Theresa May, the Home Secretary of the United Kingdom has been called out by Helen Reece, a reader in law at the London School of Economics to relax the rules which automatically ban s*x offenders from adopting children, saying that this could breach their human rights.
Reece suggested that reoffending rates were not very high among s*x offenders in an article for Child and Family Law Quarterly, and she added that “despite growing public concern over pedophilia, the numbers of child s*x deaths are very low”.
The current law required adults coming into regular contact with children other than their own to be screened, and certain offenders are banned.
Reece suggested that an assumption that s*x offenders, including child abusers, posed no threat once they had served their sentence should be reviewed.
“There is no reason why all s*x offenders should not be considered as potentially suitable to adopt or foster children, or work with them.
The Vetting and Barring Scheme and other legislative measures single out s*x offenders for unfair special treatment and they destroy the principle that a prisoner pays his or her debt by serving their sentence before re-entering society on equal terms.” – she said in her article.
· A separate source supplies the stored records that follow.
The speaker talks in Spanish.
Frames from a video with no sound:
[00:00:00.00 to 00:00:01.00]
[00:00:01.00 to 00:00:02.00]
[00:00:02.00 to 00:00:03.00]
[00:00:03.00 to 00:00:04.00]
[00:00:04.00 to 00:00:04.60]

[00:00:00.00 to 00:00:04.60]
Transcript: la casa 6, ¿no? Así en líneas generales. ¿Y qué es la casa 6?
If an individual has been convicted of a s*xual or violent offense, or one involving the mistreatment of a child, then he/she will be banned from working with youngsters or vulnerable adults and will be placed on the “Barred List”.
Miss Reece said that all s*x offenders should not be “tarred with the same brush”, and the issuing of a “blanket ban” violated the rights of criminals who wanted to adopt or work with young people.
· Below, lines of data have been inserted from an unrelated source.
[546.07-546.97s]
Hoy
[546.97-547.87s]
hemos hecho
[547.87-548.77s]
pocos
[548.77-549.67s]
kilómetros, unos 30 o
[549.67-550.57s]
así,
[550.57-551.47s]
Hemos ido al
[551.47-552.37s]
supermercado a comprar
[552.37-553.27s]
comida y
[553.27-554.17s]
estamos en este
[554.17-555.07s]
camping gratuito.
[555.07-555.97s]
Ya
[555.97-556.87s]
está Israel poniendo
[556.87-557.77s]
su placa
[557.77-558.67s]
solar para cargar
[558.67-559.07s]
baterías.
She gave the case of a grandfather with a conviction for having intercourse with a 15-year-old dating back to when he was 29, and was later refused permission to adopt his own grandchildren as an example.
She also warned that the ban could contravene the principle of non-discrimination enshrined in the European Convention on Human Rights.
“Rather than presuming that everyone is a potential risk to children and must, therefore, be vetted, any vetting or barring should be based on very strong evidence that they are a risk,” – she said.
Miss Reece, who has been at the LSE since September 2009 and has previously worked at the University of London, University College London, and Birkbeck College, also argued that r*pe victims should no longer be granted anonymity.
A spokesman from the Home Office said that ‘the vetting review will not be considering allowing pedophiles to adopt, as it is very much focused on seeing whether the rules have gone too far in stopping normal volunteering with children, while continuing to carry out criminal records checks on people in sensitive posts, such as in the NHS.’